The Voice of America is celebrating the 70th anniversary of the first U.S. radio broadcasts to China, which began the 28th of December 1941, just weeks after the Japanese attack on Pearl Harbor and the start of World War Two.
Voice of America was still months away from being officially established when the first Chinese language shortwave broadcasts were transmitted from studios in San Francisco. U.S. government broadcasting operations to China were eventually moved to New York and then Washington under the Voice of America.
VOA Director David Ensor hailed the distinguished line of journalists who have worked at the service and transformed it into a modern multi-media platform. “Because of the professionalism and creativity of our journalists, the Voice of America is a trusted source of news to the people of China and the world,” Ensor said. “As we move forward, we plan to make VOA programming even more vibrant and dynamic.”
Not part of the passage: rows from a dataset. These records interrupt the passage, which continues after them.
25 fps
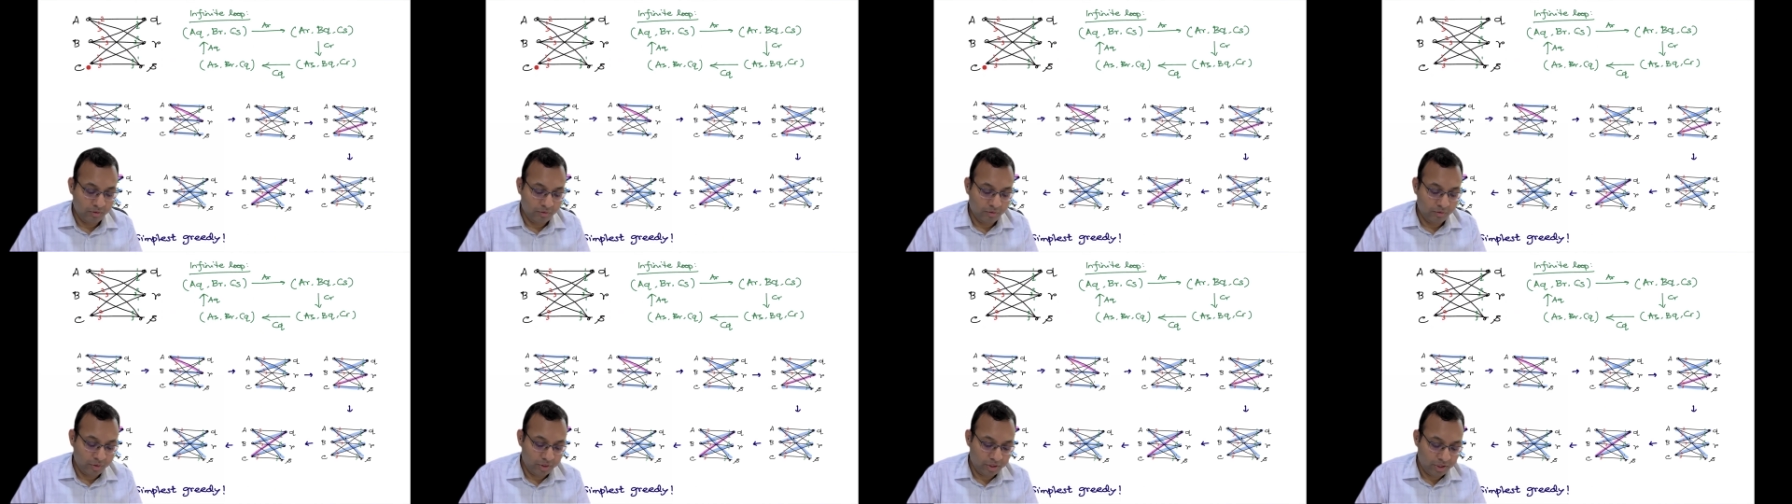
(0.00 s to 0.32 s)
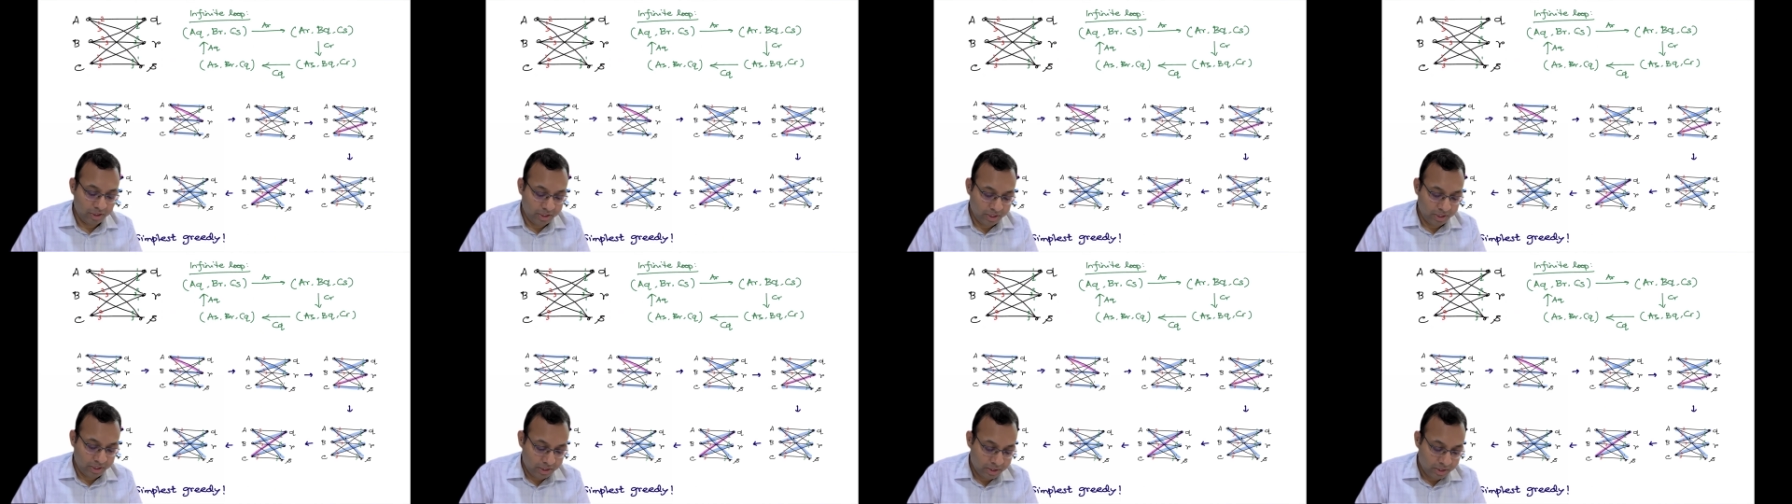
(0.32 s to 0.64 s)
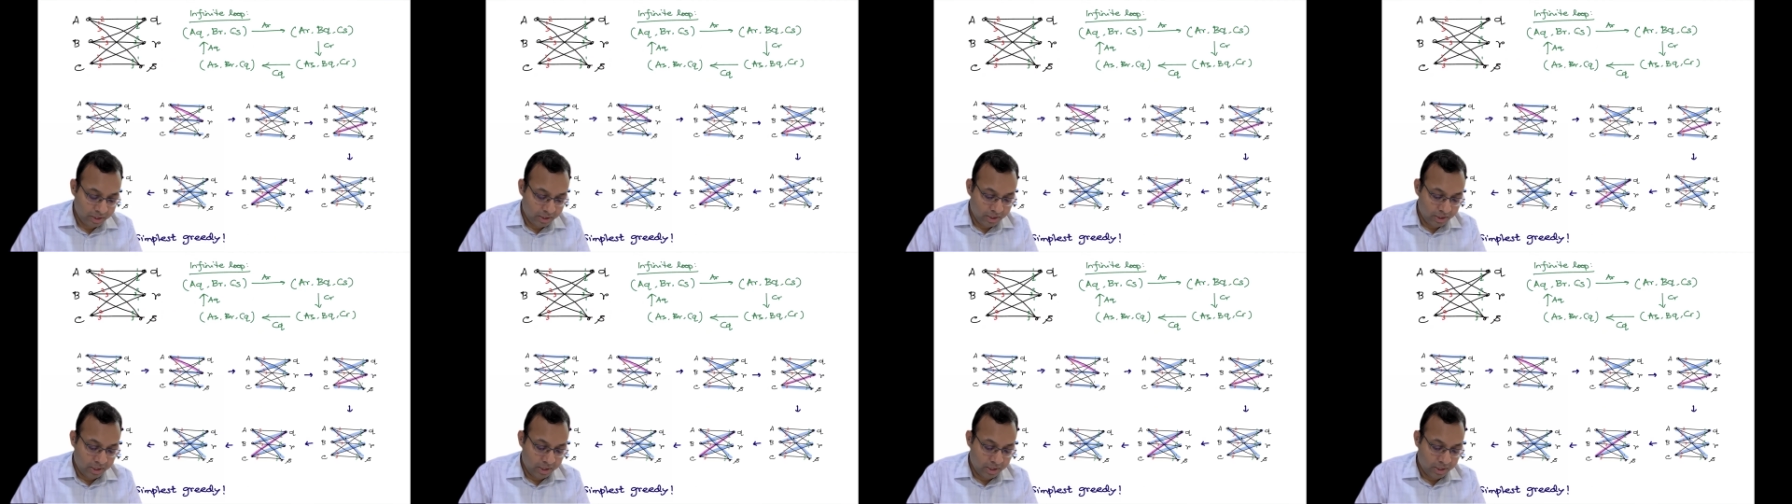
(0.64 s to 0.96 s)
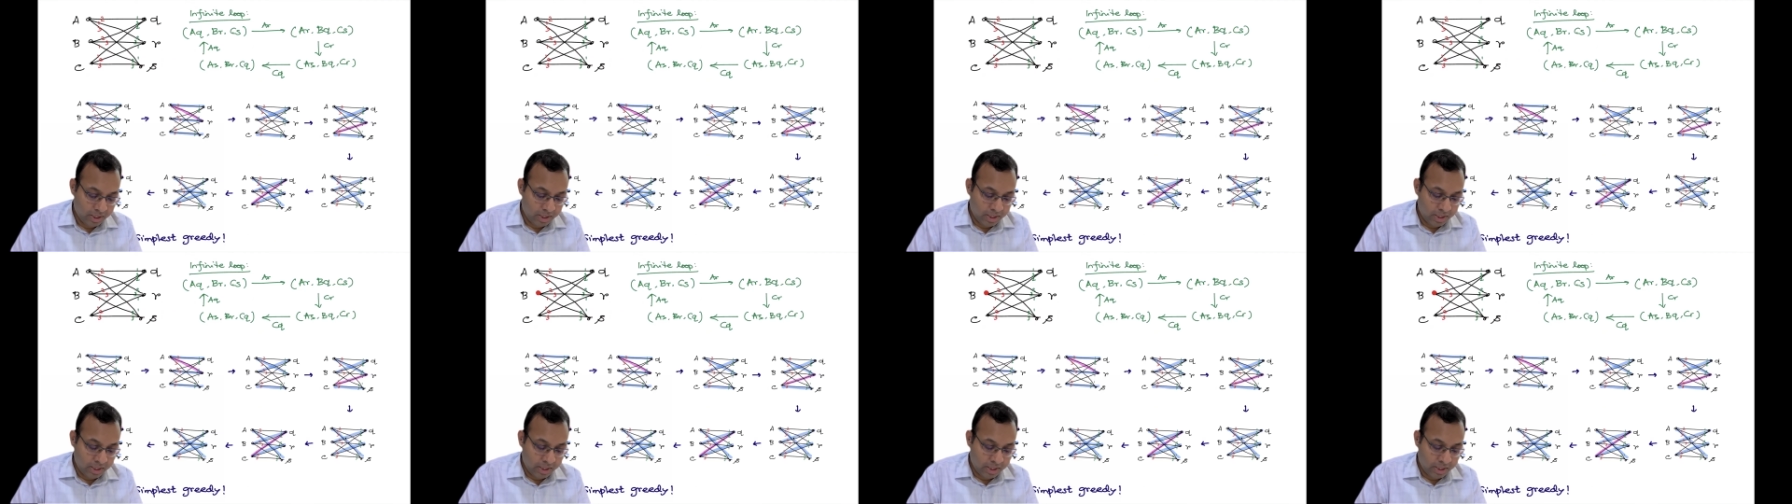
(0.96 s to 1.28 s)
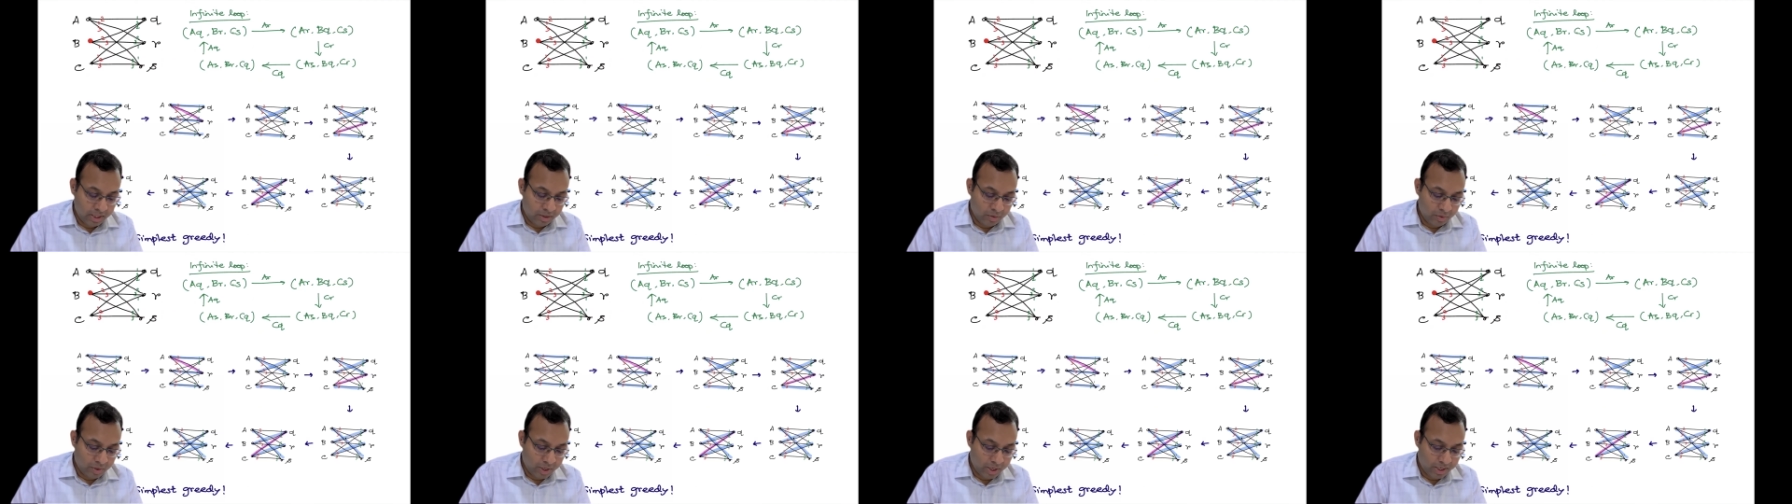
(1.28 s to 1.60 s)
If we see,
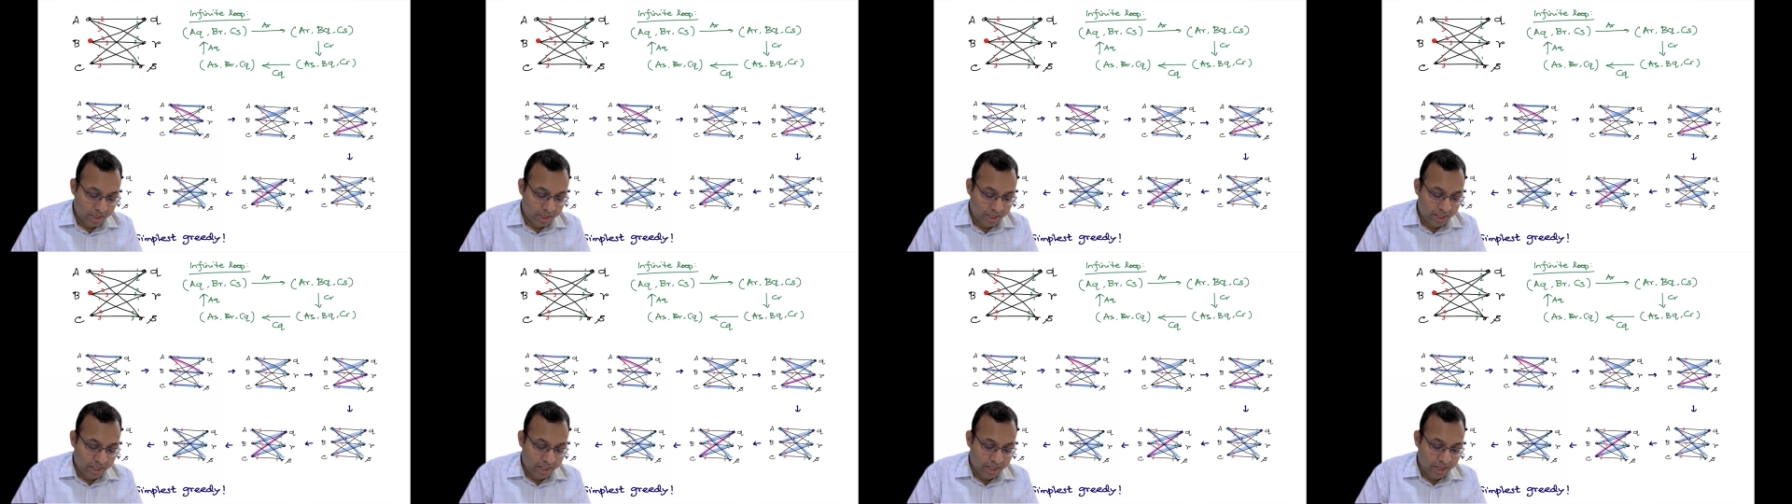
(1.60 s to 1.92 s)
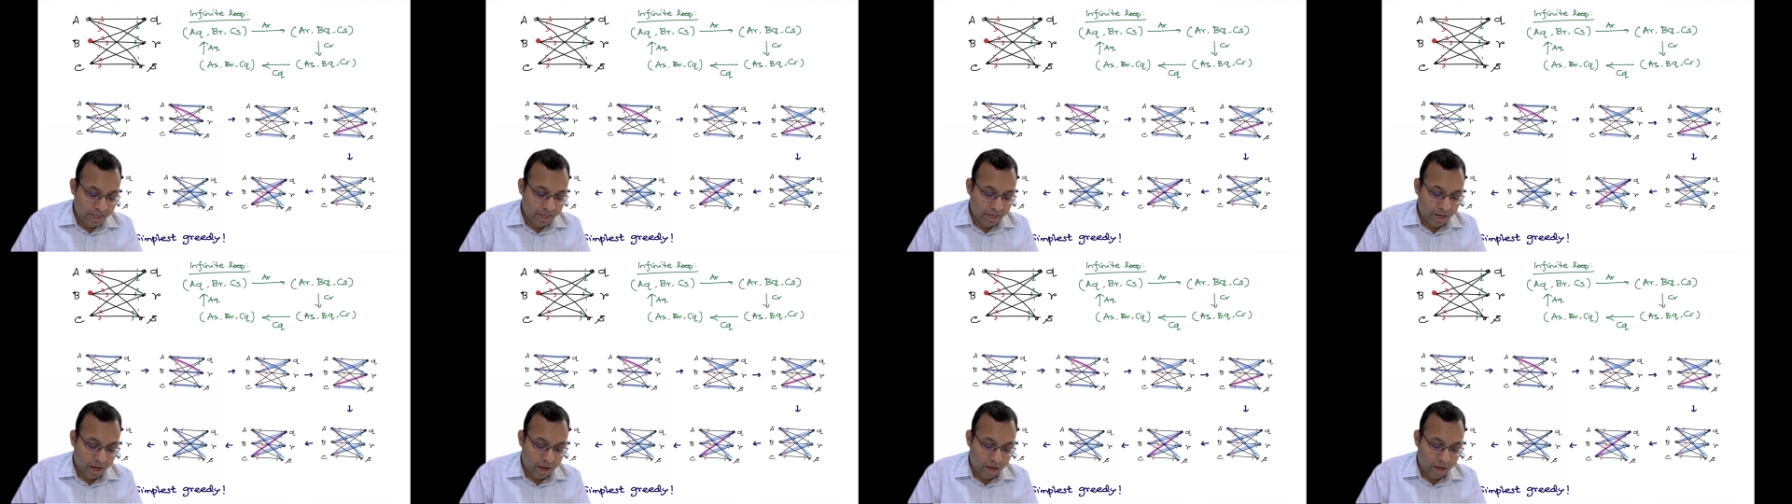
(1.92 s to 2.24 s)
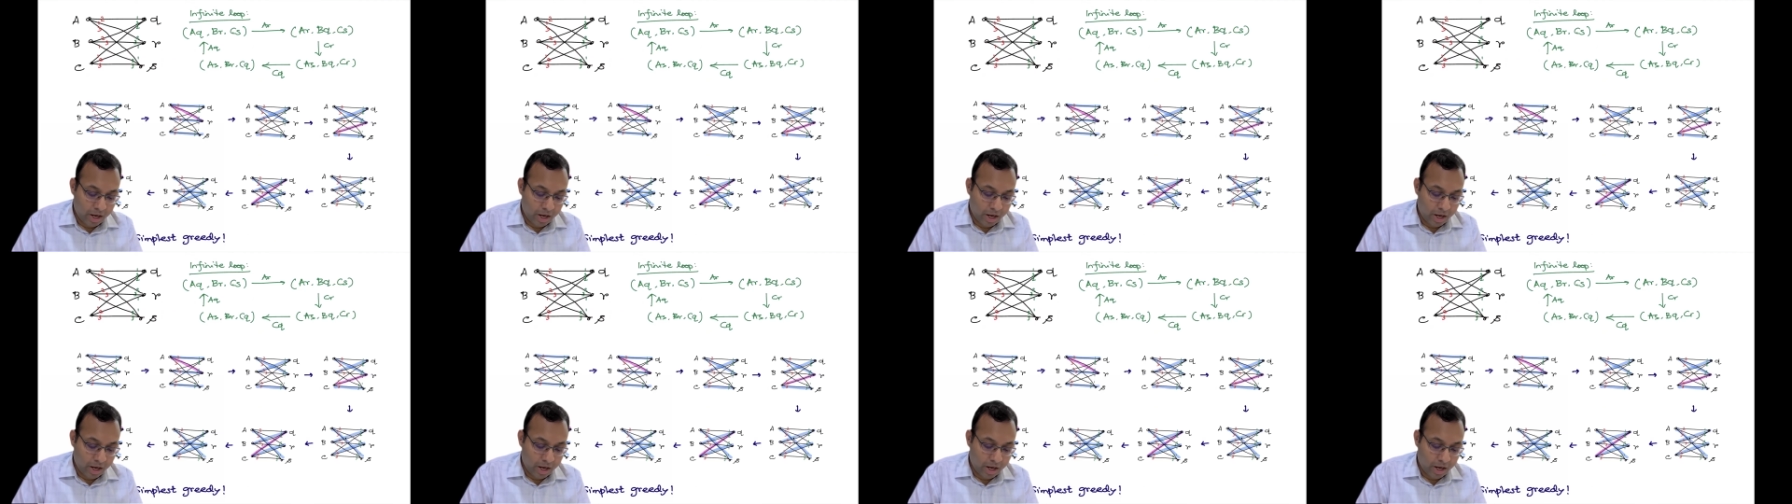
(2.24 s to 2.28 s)
look at A and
Earlier this month, U.S. Congressman Dana Rohrabacher (R-CA) hosted a reception to honor VOA’s China Branch journalists. Congresswoman Ileana Ros-Lehtinen (R-FL), who chairs the House Foreign Affairs Committee, issued a statement congratulating Voice of America for “70 years of outstanding broadcasts to China.”
VOA programs in Mandarin, Cantonese and Tibetan are delivered on radio, television, the Internet, mobile platforms, satellite, and by proxy servers designed to circumvent Chinese Internet blocking. VOA English language teaching programs, including the social media sensation, OMG! Meiyu, enjoy a large audience in China.